The interrupt-on-change feature is recommended for
wake-up on key depression operation and operations
where PORTB is only used for the interrupt-on-change
feature. Polling of PORTB is not recommended while
using the interrupt-on-change feature.

The 18F series is much better in this regard.
Finally, I've always used some variant of the is-was table posted earlier. You may find that once you get this working, its slow enough to miss encoder revs.

 

Yes, how silly of me, how was it ever going to stop if it was never supposed to enter the interrupt routine again. And I call myself a programmer. In my defense, the entire code was in the main loop first, and I just copied it without thinking when I started fiddling with interrupts. Thanks a bunch, that solved the issue.

 

Your enc_bitx_xxx variables are ints, presumably 16 bits?

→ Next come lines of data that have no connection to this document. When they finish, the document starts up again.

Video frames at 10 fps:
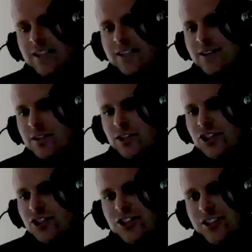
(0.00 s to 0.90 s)
and it's
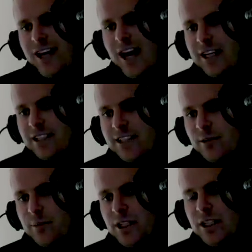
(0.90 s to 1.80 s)
just designed
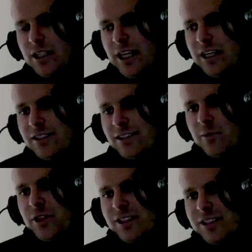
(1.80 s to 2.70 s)
to be in
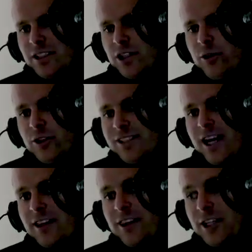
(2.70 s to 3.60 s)
somebody's, you know,
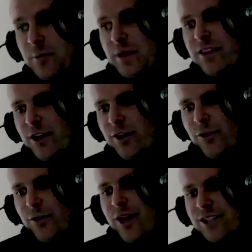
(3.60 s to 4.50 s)
designed to be
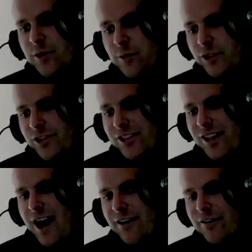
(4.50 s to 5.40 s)
there for the rest of the
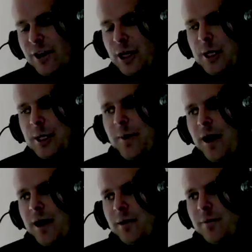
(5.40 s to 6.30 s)
person's life.
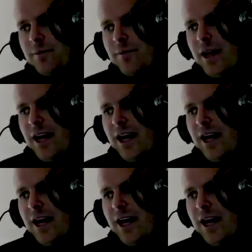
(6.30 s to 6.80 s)
Um,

If that's the case, you'll need to disable RBIE while you are testing the values. That's because each byte is tested separately. Its possible that halfway through the test you'll get an IRQ that modifies the 16 bit value in the middle of testing it. These things are hard to troubleshoot.

In main, disable the IRQ, copy the values to temp registers, reenable IRQs, use only the value in the temp regs. Using temp regs also minimizes the time that the IRQ is off.

Good luck!

 

Yeah, thanks a lot, all of your tips have been quite helpful. I also got one more question, I think I've seen this done, but I'm not too sure - is there a way to write "inverse" characters, as in, dark background and light characters?

 

.. its done by re-orienting the polarizers on the LCD display. If you have one to mess with, carefully peel the top polarizer (plastic film) from the LCD glass and rotate it 90deg. Presto. Light chars on dark background. You can usually order the LCD modules this way..

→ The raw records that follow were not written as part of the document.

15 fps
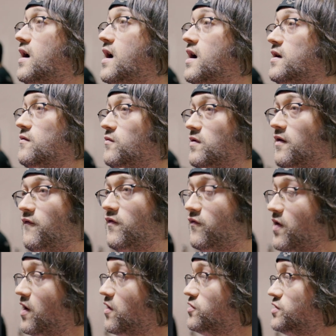Uh, we
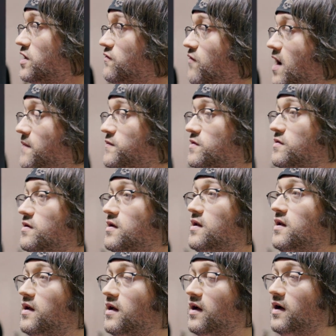got our Jade Raptor.
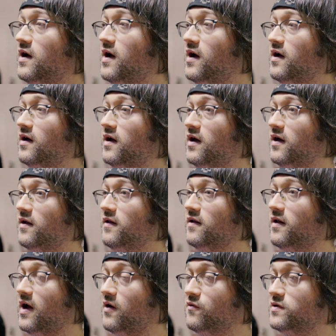Uh, and
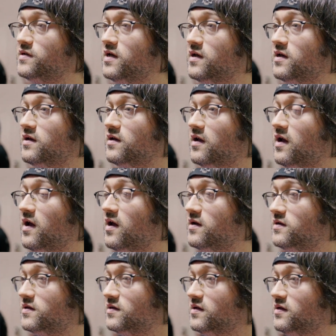I would take it
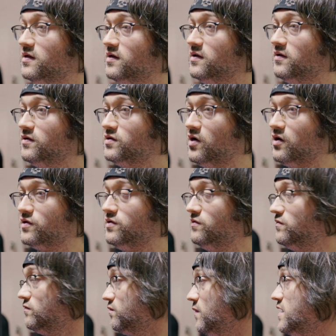and talk
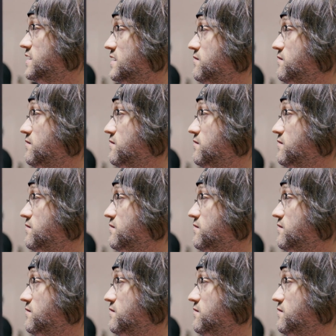to my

Other than that, I don't recall if the Hitachi LCD controllers have a reverse text function. Even so, all you would have is black character boxes with light chars inside. Ugly.

 

Yeah, thanks a lot, all of your tips have been quite helpful. I also got one more question, I think I've seen this done, but I'm not too sure - is there a way to write "inverse" characters, as in, dark background and light characters?

I think you can only do that with the character at the cursor position. It would be great if you could do it at will anywhere. I used a B&W graphic LCD once and simple reverse dots looked good and worked well as a highlight.